US gas glut; now storage in tankers
| Washington
Last summer, too little gasoline. This summer, too much? Not from the point of view of US motorists, of course, who revel in being able to fill up wherever they go -- although at prices 30 cents a gallon or so higher than a year ago.
But these same motorists, conscious of that prices, are using about 9 percent less gasoline than they did a year ago.And industry, caught in the doldrums of recession, is burning less fuel oil.
This spells a problem for American oil companies, whose storage tanks are bulging.
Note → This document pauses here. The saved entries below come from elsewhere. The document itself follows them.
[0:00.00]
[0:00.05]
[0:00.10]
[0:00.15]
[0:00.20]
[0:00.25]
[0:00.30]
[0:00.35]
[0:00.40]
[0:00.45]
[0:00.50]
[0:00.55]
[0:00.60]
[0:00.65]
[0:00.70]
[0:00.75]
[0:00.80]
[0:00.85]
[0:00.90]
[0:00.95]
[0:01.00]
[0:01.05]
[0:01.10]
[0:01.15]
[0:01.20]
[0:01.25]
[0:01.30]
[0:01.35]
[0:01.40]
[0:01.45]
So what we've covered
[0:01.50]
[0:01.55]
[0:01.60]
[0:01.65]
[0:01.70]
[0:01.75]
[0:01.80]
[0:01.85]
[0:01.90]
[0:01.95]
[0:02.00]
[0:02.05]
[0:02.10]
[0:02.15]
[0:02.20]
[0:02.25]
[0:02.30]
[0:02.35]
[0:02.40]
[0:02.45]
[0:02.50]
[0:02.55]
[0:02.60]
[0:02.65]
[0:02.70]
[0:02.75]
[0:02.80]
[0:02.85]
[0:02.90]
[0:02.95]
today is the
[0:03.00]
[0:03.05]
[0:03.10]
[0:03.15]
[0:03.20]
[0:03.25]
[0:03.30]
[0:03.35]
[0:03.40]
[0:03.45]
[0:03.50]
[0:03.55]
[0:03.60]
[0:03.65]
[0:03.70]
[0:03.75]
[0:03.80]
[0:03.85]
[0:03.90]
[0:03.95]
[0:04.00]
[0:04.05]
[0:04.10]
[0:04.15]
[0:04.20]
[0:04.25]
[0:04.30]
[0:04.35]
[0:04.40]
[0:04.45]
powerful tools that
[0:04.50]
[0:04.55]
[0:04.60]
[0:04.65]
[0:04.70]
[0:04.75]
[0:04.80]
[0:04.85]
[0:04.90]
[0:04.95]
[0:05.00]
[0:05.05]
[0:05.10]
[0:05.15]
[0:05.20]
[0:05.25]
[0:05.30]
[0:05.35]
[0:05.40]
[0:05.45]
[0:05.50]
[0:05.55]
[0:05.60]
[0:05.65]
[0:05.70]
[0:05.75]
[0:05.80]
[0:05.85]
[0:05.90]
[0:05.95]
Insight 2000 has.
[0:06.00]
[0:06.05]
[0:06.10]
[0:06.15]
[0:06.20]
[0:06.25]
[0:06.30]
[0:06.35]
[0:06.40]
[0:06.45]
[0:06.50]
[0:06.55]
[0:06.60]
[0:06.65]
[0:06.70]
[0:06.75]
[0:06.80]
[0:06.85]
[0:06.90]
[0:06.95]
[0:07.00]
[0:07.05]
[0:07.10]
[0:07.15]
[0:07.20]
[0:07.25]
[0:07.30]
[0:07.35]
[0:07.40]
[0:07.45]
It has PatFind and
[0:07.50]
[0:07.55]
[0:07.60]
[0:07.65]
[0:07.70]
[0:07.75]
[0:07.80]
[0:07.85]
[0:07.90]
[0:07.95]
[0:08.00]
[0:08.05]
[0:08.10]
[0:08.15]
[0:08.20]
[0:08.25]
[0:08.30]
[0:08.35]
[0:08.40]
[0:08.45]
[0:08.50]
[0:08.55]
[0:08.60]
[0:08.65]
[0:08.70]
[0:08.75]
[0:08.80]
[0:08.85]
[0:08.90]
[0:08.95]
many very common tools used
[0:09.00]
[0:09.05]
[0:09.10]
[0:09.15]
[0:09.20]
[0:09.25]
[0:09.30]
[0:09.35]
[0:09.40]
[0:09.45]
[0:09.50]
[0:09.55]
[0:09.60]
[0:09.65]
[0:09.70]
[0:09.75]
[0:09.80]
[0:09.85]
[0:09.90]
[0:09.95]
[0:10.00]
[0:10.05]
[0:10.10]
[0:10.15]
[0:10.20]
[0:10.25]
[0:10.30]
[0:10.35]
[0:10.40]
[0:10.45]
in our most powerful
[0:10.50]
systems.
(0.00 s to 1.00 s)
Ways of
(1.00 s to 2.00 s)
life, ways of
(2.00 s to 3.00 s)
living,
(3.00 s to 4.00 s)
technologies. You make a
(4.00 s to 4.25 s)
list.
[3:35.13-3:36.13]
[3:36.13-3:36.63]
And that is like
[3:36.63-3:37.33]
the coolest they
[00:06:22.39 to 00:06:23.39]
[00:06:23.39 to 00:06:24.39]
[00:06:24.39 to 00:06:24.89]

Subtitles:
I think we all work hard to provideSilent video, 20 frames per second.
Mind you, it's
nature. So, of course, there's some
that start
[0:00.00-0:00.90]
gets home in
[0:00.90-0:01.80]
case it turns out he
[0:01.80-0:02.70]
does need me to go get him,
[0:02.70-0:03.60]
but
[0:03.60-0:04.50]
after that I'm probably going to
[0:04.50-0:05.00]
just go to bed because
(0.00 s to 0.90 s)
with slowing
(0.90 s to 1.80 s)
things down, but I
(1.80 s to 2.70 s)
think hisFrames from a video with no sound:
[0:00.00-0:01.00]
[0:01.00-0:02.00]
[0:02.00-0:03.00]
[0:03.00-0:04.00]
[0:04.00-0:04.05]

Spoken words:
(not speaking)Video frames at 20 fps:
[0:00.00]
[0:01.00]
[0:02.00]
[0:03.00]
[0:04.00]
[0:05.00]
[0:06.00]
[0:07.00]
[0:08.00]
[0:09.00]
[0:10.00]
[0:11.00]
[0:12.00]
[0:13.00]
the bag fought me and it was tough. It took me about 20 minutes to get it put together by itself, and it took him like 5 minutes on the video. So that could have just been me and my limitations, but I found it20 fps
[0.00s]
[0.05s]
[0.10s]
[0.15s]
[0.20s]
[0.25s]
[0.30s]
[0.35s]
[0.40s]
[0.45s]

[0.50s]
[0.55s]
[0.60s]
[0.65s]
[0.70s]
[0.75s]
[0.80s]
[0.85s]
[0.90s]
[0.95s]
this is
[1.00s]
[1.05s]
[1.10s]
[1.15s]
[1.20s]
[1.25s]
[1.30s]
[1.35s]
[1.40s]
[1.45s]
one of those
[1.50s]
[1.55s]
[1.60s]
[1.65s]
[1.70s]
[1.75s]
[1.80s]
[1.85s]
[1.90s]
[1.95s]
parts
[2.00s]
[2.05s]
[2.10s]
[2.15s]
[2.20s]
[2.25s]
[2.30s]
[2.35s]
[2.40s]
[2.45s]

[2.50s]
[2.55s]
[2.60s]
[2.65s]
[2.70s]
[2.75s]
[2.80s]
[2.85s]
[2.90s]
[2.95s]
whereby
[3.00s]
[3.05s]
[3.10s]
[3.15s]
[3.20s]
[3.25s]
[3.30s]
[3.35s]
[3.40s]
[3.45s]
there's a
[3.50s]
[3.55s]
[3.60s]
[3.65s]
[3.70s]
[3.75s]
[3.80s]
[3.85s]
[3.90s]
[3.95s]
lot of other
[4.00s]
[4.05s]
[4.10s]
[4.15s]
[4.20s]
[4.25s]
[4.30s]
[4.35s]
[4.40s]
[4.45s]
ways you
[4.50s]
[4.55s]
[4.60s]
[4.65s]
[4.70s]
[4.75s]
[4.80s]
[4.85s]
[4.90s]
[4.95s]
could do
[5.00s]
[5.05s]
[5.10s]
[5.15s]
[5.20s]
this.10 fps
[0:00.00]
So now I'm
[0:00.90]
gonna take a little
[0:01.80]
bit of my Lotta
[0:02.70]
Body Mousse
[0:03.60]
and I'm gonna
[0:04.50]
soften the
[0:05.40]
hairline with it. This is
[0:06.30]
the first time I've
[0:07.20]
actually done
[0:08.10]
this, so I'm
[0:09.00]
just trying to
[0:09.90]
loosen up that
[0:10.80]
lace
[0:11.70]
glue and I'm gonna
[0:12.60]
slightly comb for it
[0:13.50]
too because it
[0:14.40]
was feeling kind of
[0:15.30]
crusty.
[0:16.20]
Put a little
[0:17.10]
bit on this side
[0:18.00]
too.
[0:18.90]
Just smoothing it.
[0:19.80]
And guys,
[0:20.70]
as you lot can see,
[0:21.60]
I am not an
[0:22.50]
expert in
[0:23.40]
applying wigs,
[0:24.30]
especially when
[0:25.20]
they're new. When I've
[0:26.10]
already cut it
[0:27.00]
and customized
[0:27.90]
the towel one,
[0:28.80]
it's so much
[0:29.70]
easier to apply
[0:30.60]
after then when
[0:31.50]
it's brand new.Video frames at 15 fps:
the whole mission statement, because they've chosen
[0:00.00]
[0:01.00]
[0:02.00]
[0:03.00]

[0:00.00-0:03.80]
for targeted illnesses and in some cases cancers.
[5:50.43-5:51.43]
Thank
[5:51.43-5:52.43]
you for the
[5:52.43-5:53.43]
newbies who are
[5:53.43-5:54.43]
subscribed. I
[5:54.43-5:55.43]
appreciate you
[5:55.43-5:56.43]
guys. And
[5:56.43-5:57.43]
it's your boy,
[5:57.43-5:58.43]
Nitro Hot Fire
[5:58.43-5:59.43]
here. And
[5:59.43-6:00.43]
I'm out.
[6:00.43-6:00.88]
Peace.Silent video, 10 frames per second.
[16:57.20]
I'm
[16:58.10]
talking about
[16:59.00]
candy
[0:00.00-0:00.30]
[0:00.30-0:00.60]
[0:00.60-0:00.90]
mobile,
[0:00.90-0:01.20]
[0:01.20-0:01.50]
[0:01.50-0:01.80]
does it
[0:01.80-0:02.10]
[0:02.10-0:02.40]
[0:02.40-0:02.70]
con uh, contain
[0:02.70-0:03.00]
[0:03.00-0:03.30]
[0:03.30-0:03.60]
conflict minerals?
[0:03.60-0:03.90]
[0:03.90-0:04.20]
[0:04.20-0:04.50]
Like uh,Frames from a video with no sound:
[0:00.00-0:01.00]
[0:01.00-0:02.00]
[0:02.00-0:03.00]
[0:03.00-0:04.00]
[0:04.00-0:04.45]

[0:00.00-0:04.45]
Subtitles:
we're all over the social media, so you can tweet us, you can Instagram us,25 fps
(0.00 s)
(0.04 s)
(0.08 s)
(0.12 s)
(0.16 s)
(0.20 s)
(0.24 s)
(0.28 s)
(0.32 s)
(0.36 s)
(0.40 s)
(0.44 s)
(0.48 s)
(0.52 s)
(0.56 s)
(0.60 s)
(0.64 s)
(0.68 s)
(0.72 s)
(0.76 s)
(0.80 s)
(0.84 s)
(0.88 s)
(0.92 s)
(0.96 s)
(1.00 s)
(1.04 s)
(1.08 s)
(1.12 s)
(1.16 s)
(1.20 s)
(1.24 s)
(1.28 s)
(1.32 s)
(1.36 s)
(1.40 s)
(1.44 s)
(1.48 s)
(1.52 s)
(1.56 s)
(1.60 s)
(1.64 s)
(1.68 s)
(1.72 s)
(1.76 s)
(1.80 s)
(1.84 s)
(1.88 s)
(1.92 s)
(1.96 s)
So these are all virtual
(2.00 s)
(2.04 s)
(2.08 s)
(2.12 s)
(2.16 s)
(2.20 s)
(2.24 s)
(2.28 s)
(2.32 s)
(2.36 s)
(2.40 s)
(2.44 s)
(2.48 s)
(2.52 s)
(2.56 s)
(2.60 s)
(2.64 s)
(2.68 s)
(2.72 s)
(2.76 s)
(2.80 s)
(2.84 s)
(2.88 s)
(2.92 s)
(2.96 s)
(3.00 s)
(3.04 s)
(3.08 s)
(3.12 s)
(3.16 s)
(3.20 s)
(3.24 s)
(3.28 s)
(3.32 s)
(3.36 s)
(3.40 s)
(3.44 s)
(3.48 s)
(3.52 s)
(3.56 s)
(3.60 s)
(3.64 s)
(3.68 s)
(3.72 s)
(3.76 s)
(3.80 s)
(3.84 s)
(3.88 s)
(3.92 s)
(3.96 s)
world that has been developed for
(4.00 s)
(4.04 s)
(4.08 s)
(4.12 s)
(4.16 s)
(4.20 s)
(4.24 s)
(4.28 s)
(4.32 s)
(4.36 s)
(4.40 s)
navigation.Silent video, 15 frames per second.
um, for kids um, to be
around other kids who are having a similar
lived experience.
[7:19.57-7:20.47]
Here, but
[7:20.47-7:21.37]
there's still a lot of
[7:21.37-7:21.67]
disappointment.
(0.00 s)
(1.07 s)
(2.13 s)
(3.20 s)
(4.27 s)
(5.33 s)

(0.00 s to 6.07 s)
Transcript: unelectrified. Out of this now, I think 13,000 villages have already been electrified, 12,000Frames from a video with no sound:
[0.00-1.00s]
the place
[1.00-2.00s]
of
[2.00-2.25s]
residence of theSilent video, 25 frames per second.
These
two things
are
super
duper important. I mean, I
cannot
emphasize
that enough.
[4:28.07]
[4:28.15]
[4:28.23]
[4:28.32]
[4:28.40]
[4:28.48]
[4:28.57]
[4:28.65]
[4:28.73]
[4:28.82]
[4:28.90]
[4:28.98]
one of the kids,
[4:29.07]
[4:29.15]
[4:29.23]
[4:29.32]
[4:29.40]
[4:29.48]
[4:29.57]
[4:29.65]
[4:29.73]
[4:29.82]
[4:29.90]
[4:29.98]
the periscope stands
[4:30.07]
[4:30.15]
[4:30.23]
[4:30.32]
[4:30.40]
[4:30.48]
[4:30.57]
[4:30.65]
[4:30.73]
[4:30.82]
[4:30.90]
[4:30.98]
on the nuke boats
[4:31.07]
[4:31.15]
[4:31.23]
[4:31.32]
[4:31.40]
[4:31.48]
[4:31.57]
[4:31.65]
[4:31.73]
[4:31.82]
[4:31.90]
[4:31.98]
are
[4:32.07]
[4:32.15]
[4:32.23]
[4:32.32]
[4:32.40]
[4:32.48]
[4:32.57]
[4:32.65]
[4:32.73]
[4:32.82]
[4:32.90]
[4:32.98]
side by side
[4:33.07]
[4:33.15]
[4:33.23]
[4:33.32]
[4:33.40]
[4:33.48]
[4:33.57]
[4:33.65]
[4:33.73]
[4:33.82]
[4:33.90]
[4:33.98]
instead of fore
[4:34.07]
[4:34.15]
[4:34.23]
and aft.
Some firms, said an expert, are keeping surplus crude in tankers, "an expensive and last-resort method of storing oil."
Why don't the major oil firms simply stop buying more crude, until they work their inventories down?
It is not that simple, according to experts of the National Petroleum Council and the Petroleum Industry Research Foundation, Inc.
"Major oil companies," said a specialist, "have firm commitments to buy crude from overseas suppliers, say Kuwait, Nigeria, or Saudi Arabia."
Indeed, the great scramble among oil firms in the past chaotic months has been to nail down gurantees of future supplies of oil.
The last thing the "Seven Sisters? -- the world's great oil companies -- want to do, said an expert is to jeopardize future supplies by reneging on present commitments to buy petroleum.
So the crude rolls in, forcing oil companies to refine more "product" -- gasoline, heating oil, kerosene, heavy fuel oil, etc. -- than market conditions justify, or to top up their storage tanks beyond a desired level.
"Empty space must always be available in tankage," says a recent study by the National Petroleum Council (NPC), an industry advisory group to the US Secretary of Energy.
Why? To allow normal operation of the refining and distribution system, if, to use an example, bad weather prevents a barge from picking up a load of product from a refinery.
If storage tanks were full, that refinery could not accept a load of fresh crude from a tanker in port, waiting to offload.
Other reasons are cited by the NPC, but they add up to what experts call the "maximum operating inventory."
"Put another way," said an industry official, "a part of each company's inventory must never be filled if the system is to work smoothly."
Another oil industry expert sees the current situation more in terms economics than actual storage capacity, which he believes is adequate.
"If your inventory of crude is relatively high," he said, "and your demand for product is relatively low, it makes no economic sense for a refiner to buy more crude."
Because of a relative glut of crude throughout the world, spot prices charged for noncontract oil have dropped sharply. Experts see little chance, however, that the 13-nation Organization of Petroleum Exporting Countries (OPEC) will lower its official price range.
So American companies, paying high prices for foreign oil, have to trim their profit mrgins to sell gasoline and other petroleum products in a tightly competitive US market.
Small independent refiners are squeezed by this trend mroe than major oil companies, which operate at all stages of the business -- from wellhead to gasoline pump.
Also hurt, according to experts, are independent service station owners, who are trimming their margin -- often from 16 cents a gallon down to 5 cents, said one source -- to keep their sales moving.
Motorists, unfortunately, get little benefit from this, for OPEC official price hikes, plus the gradual decontrol of US domestic oil prices, steadily boosts the basic cost of oil.